Acid gas removal from various gas streams and especially removal of CO2 from natural gas streams has become increasingly important as the sweet gas fields are being depleted. High CO2 gas fields remained unexplored, mostly due to their lower heating values and high capital and operating costs. However, with the recent increase of natural gas prices, gas producers started to explore these high CO2 fields. High CO2 gas fields exist in many regions of the world, including Alaska, Gulf of Mexico, South American and South China, particularly coal bed methane fields in North America. The CO2 content of these fields can reach 40 mol % and higher, which would require unconventional CO2 removal technologies to meet today's sales gas pipeline specifications, emissions requirements, and energy efficiency. Additionally, CO2 removed from these fields must be re-compressed to high pressure for Enhanced Oil Recovery and CO2 sequestration to reduce overall greenhouse gas emissions. Moreover, a viable CO2 removal process must also be economically viable and environmentally compliant.

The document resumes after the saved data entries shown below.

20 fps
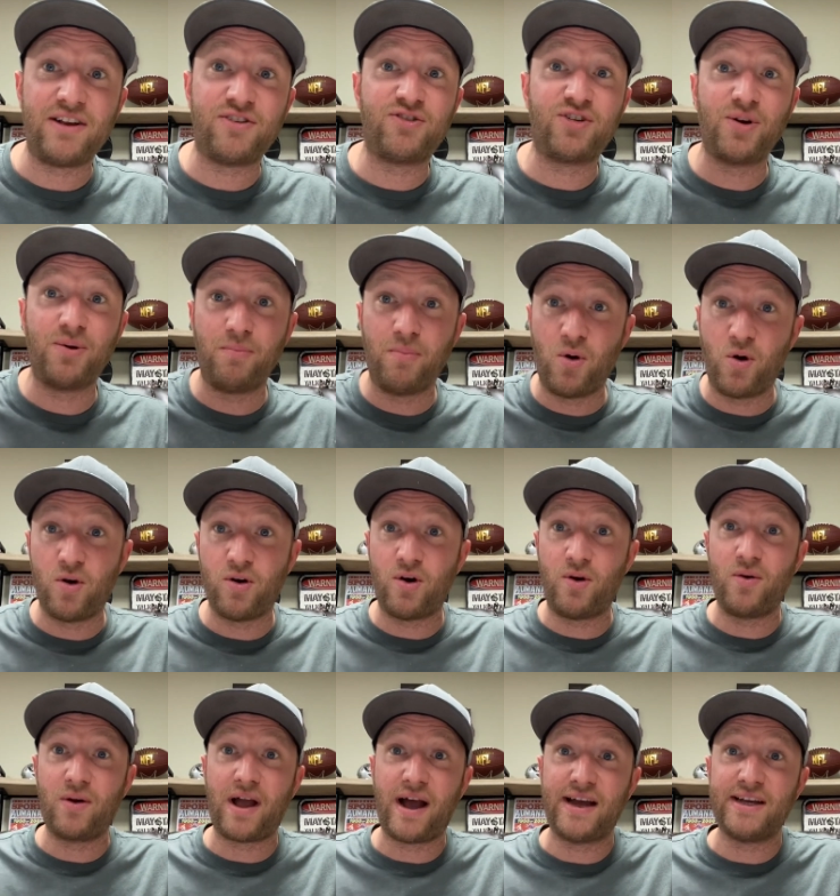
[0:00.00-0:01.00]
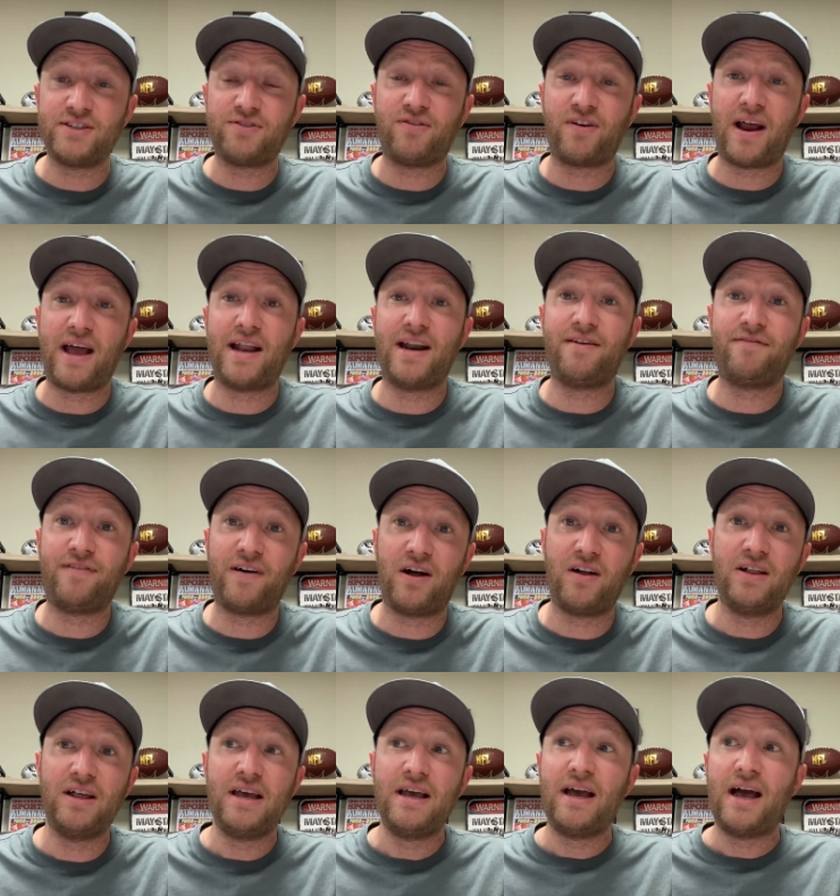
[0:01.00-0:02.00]
Tomorrow, guys, for
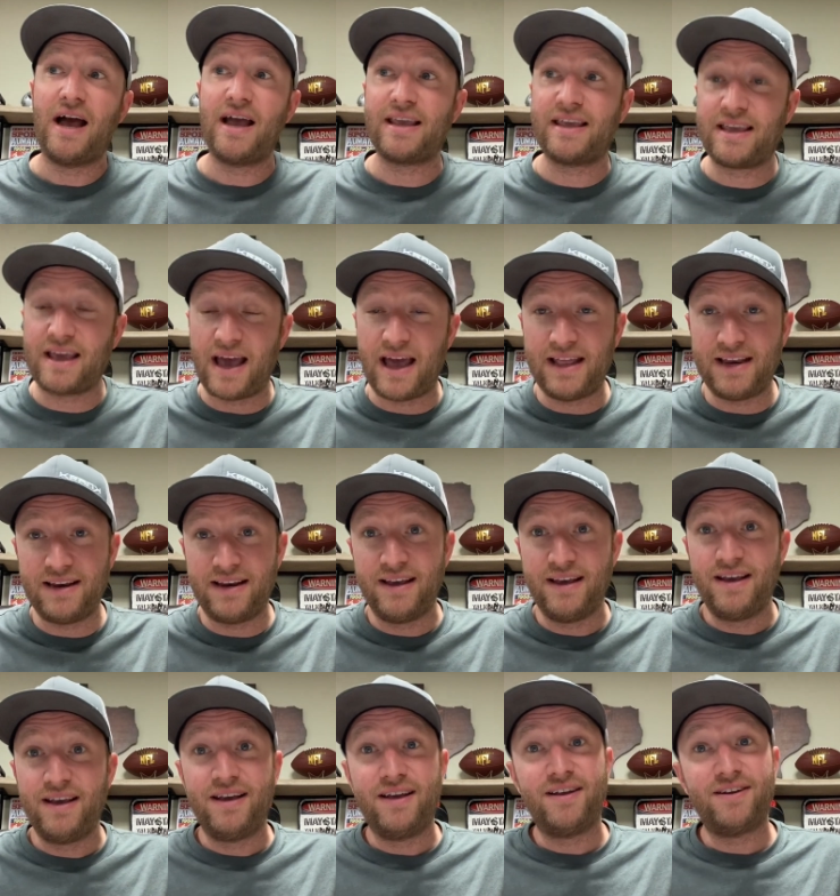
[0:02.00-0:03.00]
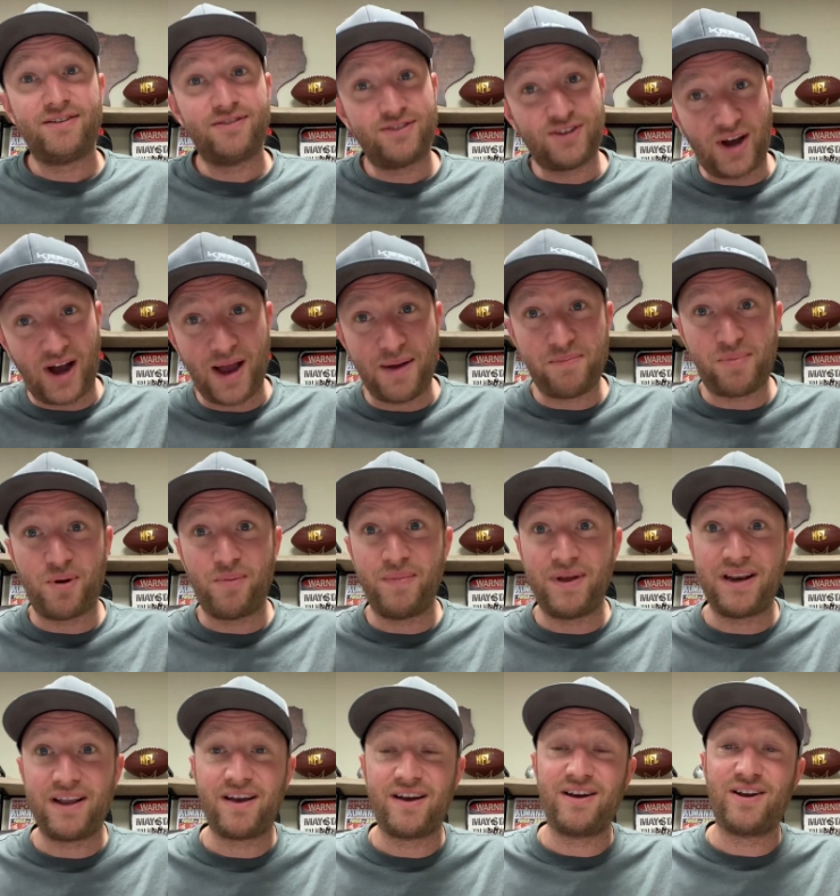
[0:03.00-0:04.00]
NFL, again, time
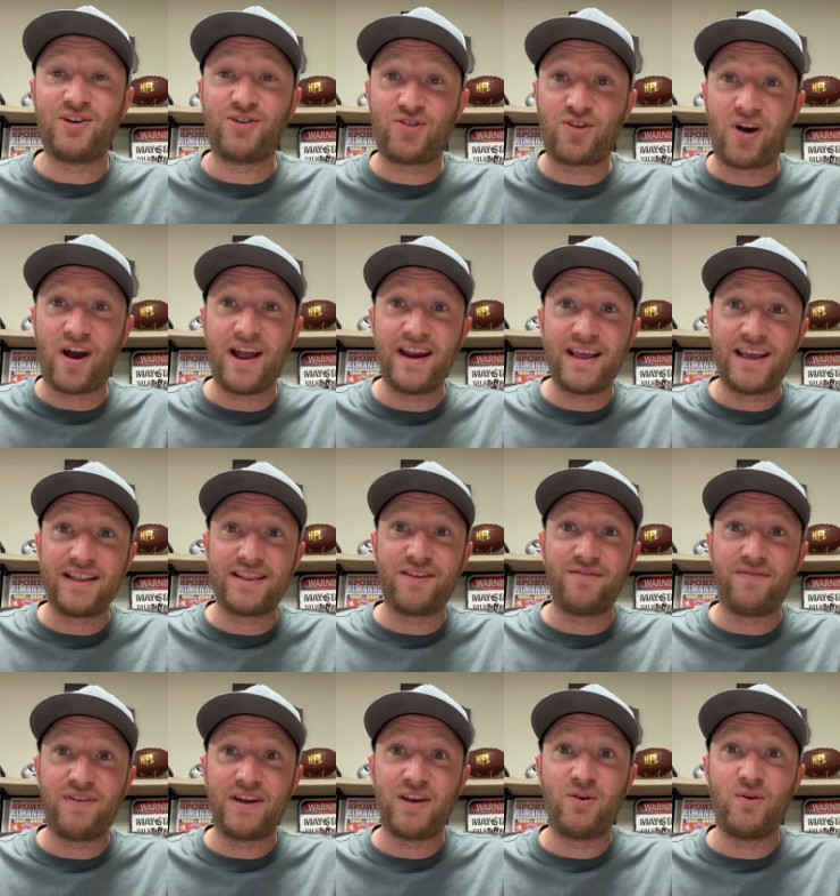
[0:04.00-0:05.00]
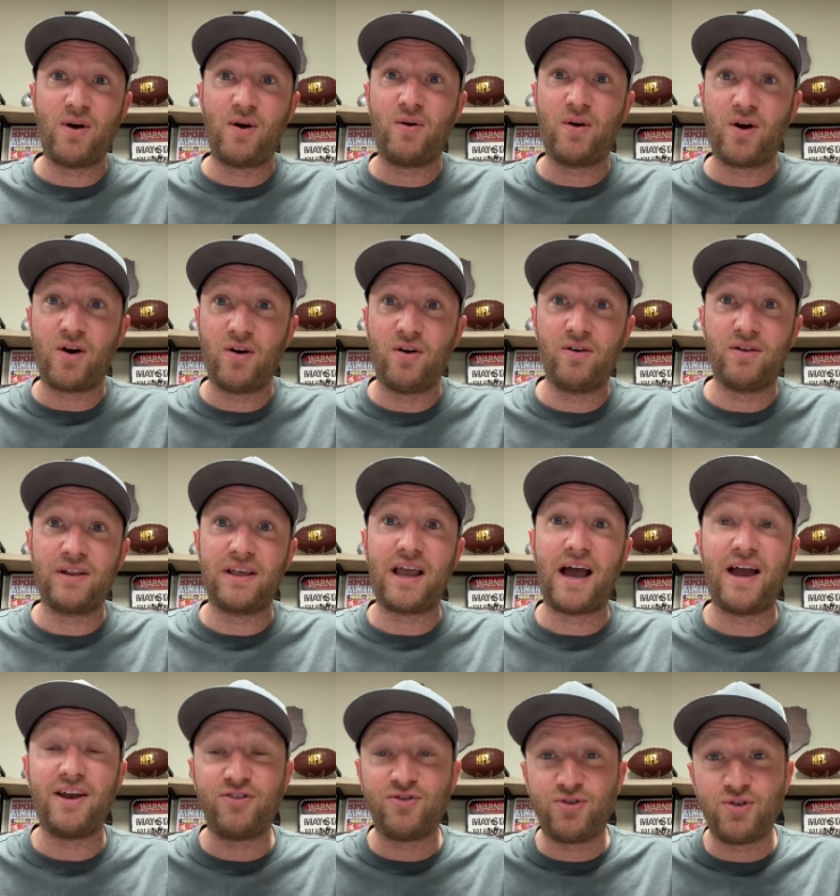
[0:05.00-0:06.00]
permitting, I'm going to try to get the video out early.
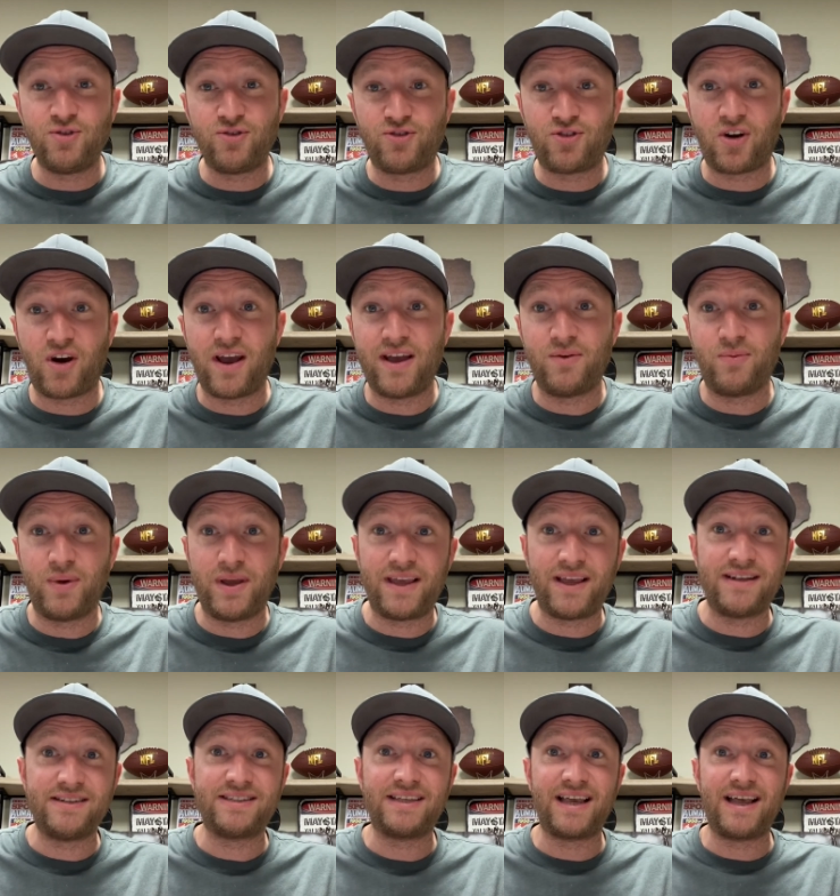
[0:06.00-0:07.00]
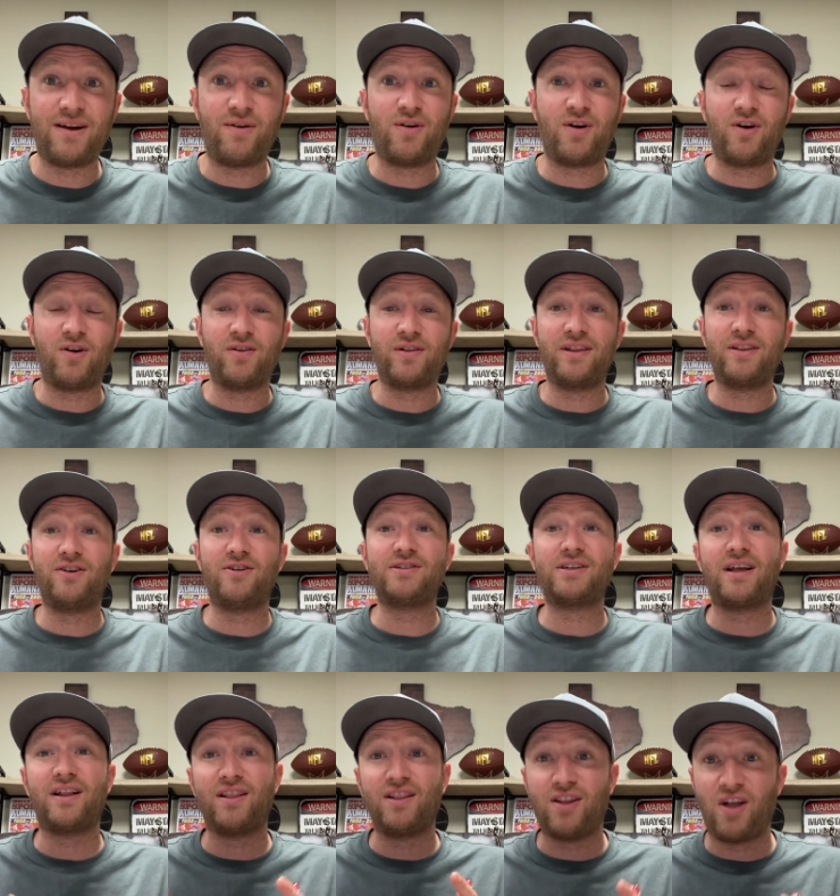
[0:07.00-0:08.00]
I do try on weekends to get out early. There's
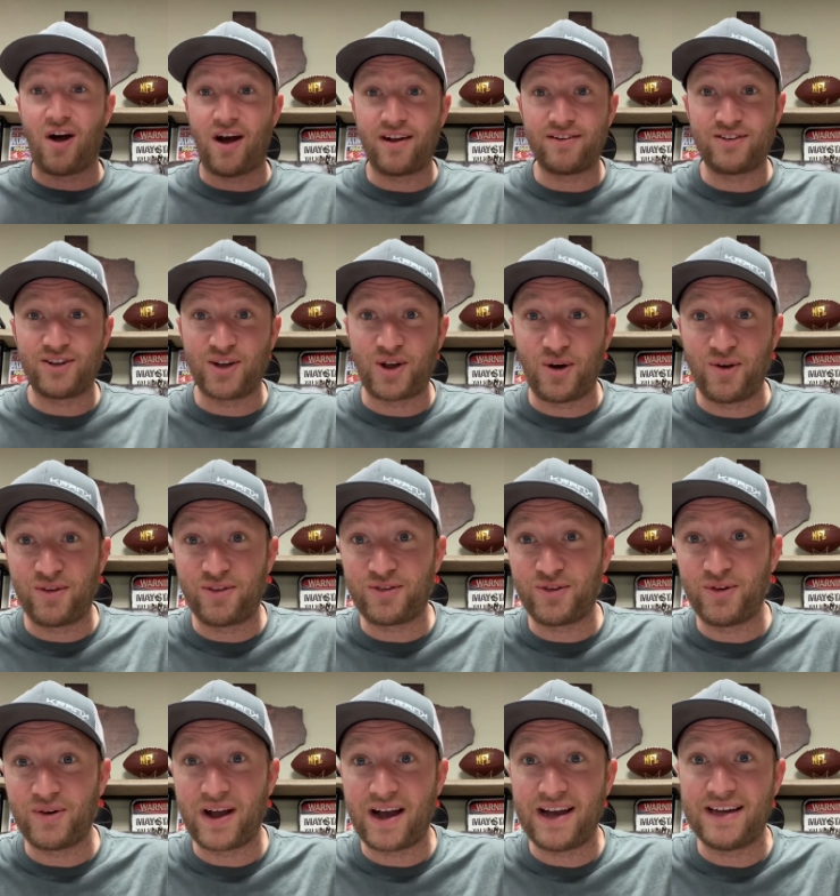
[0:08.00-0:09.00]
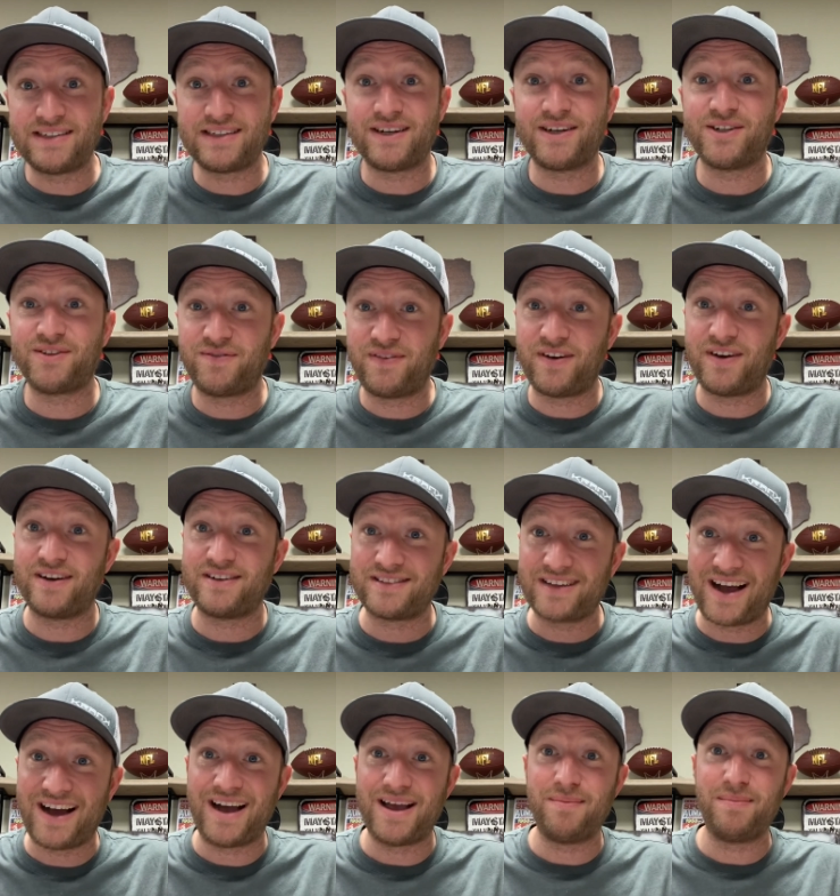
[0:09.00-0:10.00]
a lot to go through, guys, and it's very
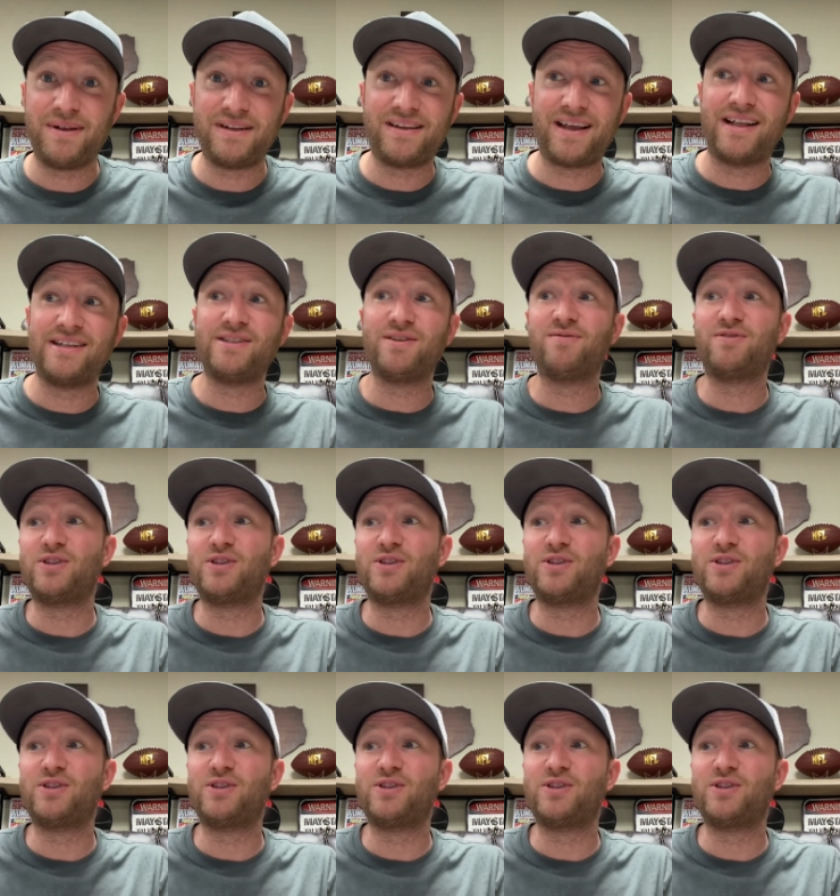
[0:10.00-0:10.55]
time intensive.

There are numerous processes for acid gas removal known in the art, and all or almost all of those may be categorized into one of three categories. In the first category, a chemical solvent is employed that reacts with the acid gas to form a (typically non-covalent) complex with the acid gas. In processes involving a chemical reaction between the acid gas and the solvent, the feed gases are typically scrubbed with an alkaline salt solution of a weak inorganic acid as, for example, described in U.S. Pat. No. 3,563,695, or with alkaline solutions of organic acids or bases as, for example, described in U.S. Pat. No. 2,177,068. Such chemical reaction processes generally require heat regeneration and cooling of the chemical solvents, and often involve recirculation of large amounts of chemical solvent, thus making the use of chemical solvents uneconomical for the high CO2 gas fields.
In the second category, one or more membranes are used to separate CO2 from a gas stream based on differential permeability of the gas components. A typical membrane system includes a pre-treatment skid and a series of membrane modules. Membrane systems are often highly adaptable to treat high CO2 content gases, and are relatively compact making them particularly suitable for offshore application. However, they are susceptible to deterioration from heavy hydrocarbons and tend to require frequent and costly replacement. In addition, CO2 removal to a relatively low CO2 content (2 mol % or less) to meet sales gas specification typically requires multiple stages of membrane separators and re-compression between stages. More problematic is that the CO2 permeate contains a significant amount of methane since methane is also a fast gas. With high CO2 feed gases, methane losses from the membrane systems could be significant, making these applications also often uneconomical.
In the third category, a physical solvent is employed for removal of acid gas from a feed gas, wherein the acid gas is absorbed in an appreciable amount with the solvent. The physical absorption of the acid gas predominantly depends upon use of solvents having selective solubility for the particular acid gas (e.g., CO2 or H2S) and is further dependent upon pressure and temperature of the solvent. Since physical solvent unit operation follows the principal of Henry's law, CO2 loading of the solvent increases with the CO2 partial pressure in the feed gas, which would make physical solvents ideal for use in high pressure high CO2 gas fields. Solvent regeneration can be accomplished, to some extent, by flash regeneration, minimizing or eliminating the need of heating. However, the physical solvent processes require large cooling duty in removing the CO2 absorption heat, and may also need significant heating for solvent regeneration. Without improved methods and configurations, the physical processes may also be cost prohibitive.
Exemplary attempts have been undertaken for CO2 removal. For example, U.S. Pat. No. 7,273,513 teaches feeding gas stream and liquid stream into a first contactor where they are contacted co-currently and subjected to turbulent mixing conditions, and passing the multi-phase flow from the first contactor to a second contactor. While such process provides improved contacting devices suitable for amine solvents (chemical processes), it fails to address the methods and configurations for heat removal, solvent regeneration, hydrocarbon losses and CO2 production of physical solvent processes. Improved CO2 removal processes with physical solvents are described in WO2004/052511, U.S. Pat. No. 7,424,808, and U.S. Pat. No. 7,192,468, where an ultra-lean solvent is produced by recycle/clean gas stripping or use of a vacuum stripper, and where the feed gas is cooled by refrigeration obtained from treated gas and flashing of solvent. While such processes advantageously improve energy efficiency, various disadvantages nevertheless remain. For example, the absorber requires a relatively large number of contacting stages, and the overall process is relatively complex. In yet other known processes, as described in WO2010/039785, the lean solvent is regenerated using waste heat generated in the plant, and feed gas cooling is achieved by the treated gas. While such process typically simplifies plant configurations, cooling requirements are not met and a separate cooling circuit for the lean solvent is required.
Thus, although various configurations and methods are known to remove acid gases from a feed gas, all or almost all of them suffer from one or more disadvantages. Among other things, the CO2 levels in the treated gases are often high, and use of physical solvent requires significant solvent circulation and refrigeration cooling. Therefore, there is still a need to provide improved methods and configurations for efficient acid gas removal.